### TASK DESCRIPTION
The full set of records must be set down verbatim.

** Opening MATERIAL TO PROCESS block **

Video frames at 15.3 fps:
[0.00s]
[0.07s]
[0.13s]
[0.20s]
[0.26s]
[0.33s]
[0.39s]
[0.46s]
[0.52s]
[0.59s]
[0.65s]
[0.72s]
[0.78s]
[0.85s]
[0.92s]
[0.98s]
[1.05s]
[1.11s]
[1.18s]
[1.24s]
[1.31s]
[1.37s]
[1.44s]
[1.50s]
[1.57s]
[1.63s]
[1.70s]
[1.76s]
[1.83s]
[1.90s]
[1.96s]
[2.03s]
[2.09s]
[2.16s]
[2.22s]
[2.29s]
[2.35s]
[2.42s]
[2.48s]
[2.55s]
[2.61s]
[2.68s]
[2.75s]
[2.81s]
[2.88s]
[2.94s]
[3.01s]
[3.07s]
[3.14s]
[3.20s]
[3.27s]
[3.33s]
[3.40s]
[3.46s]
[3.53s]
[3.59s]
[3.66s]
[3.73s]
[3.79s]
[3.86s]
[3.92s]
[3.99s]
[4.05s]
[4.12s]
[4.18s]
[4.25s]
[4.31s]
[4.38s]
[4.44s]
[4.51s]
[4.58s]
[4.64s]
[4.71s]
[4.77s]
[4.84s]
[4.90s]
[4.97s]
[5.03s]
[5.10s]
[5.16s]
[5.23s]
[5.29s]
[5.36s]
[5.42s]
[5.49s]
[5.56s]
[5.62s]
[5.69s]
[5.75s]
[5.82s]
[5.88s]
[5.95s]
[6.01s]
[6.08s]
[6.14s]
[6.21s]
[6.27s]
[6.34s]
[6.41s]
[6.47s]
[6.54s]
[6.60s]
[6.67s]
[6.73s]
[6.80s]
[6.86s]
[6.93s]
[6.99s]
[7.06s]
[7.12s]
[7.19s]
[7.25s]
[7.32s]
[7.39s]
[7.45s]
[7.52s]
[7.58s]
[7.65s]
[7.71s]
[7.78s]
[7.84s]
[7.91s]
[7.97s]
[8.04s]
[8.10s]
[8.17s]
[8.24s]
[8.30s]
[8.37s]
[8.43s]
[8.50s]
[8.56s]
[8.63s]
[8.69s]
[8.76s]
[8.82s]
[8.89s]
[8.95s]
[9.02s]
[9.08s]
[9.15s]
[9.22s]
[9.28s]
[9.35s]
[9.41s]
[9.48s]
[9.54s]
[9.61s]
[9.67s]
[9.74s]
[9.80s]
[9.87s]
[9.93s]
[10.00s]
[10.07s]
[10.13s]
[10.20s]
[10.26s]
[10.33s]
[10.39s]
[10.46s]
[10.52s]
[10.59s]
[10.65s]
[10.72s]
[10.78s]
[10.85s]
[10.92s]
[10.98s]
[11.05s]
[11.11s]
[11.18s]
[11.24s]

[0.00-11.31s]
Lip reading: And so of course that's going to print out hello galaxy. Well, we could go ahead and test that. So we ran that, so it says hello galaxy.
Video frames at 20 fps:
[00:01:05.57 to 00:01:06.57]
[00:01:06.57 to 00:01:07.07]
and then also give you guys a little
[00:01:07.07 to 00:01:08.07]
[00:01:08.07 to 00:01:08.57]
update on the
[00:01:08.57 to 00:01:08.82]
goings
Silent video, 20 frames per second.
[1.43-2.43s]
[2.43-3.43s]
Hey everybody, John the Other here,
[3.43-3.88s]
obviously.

** Closing MATERIAL TO PROCESS block **

### EXERCISE OUTPUT
Video frames at 15.3 fps:
[0.00s]
[0.07s]
[0.13s]
[0.20s]
[0.26s]
[0.33s]
[0.39s]
[0.46s]
[0.52s]
[0.59s]
[0.65s]
[0.72s]
[0.78s]
[0.85s]
[0.92s]
[0.98s]
[1.05s]
[1.11s]
[1.18s]
[1.24s]
[1.31s]
[1.37s]
[1.44s]
[1.50s]
[1.57s]
[1.63s]
[1.70s]
[1.76s]
[1.83s]
[1.90s]
[1.96s]
[2.03s]
[2.09s]
[2.16s]
[2.22s]
[2.29s]
[2.35s]
[2.42s]
[2.48s]
[2.55s]
[2.61s]
[2.68s]
[2.75s]
[2.81s]
[2.88s]
[2.94s]
[3.01s]
[3.07s]
[3.14s]
[3.20s]
[3.27s]
[3.33s]
[3.40s]
[3.46s]
[3.53s]
[3.59s]
[3.66s]
[3.73s]
[3.79s]
[3.86s]
[3.92s]
[3.99s]
[4.05s]
[4.12s]
[4.18s]
[4.25s]
[4.31s]
[4.38s]
[4.44s]
[4.51s]
[4.58s]
[4.64s]
[4.71s]
[4.77s]
[4.84s]
[4.90s]
[4.97s]
[5.03s]
[5.10s]
[5.16s]
[5.23s]
[5.29s]
[5.36s]
[5.42s]
[5.49s]
[5.56s]
[5.62s]
[5.69s]
[5.75s]
[5.82s]
[5.88s]
[5.95s]
[6.01s]
[6.08s]
[6.14s]
[6.21s]
[6.27s]
[6.34s]
[6.41s]
[6.47s]
[6.54s]
[6.60s]
[6.67s]
[6.73s]
[6.80s]
[6.86s]
[6.93s]
[6.99s]
[7.06s]
[7.12s]
[7.19s]
[7.25s]
[7.32s]
[7.39s]
[7.45s]
[7.52s]
[7.58s]
[7.65s]
[7.71s]
[7.78s]
[7.84s]
[7.91s]
[7.97s]
[8.04s]
[8.10s]
[8.17s]
[8.24s]
[8.30s]
[8.37s]
[8.43s]
[8.50s]
[8.56s]
[8.63s]
[8.69s]
[8.76s]
[8.82s]
[8.89s]
[8.95s]
[9.02s]
[9.08s]
[9.15s]
[9.22s]
[9.28s]
[9.35s]
[9.41s]
[9.48s]
[9.54s]
[9.61s]
[9.67s]
[9.74s]
[9.80s]
[9.87s]
[9.93s]
[10.00s]
[10.07s]
[10.13s]
[10.20s]
[10.26s]
[10.33s]
[10.39s]
[10.46s]
[10.52s]
[10.59s]
[10.65s]
[10.72s]
[10.78s]
[10.85s]
[10.92s]
[10.98s]
[11.05s]
[11.11s]
[11.18s]
[11.24s]

[0.00-11.31s]
Lip reading: And so of course that's going to print out hello galaxy. Well, we could go ahead and test that. So we ran that, so it says hello galaxy.
Video frames at 20 fps:
[00:01:05.57 to 00:01:06.57]
[00:01:06.57 to 00:01:07.07]
and then also give you guys a little
[00:01:07.07 to 00:01:08.07]
[00:01:08.07 to 00:01:08.57]
update on the
[00:01:08.57 to 00:01:08.82]
goings
Silent video, 20 frames per second.
[1.43-2.43s]
[2.43-3.43s]
Hey everybody, John the Other here,
[3.43-3.88s]
obviously.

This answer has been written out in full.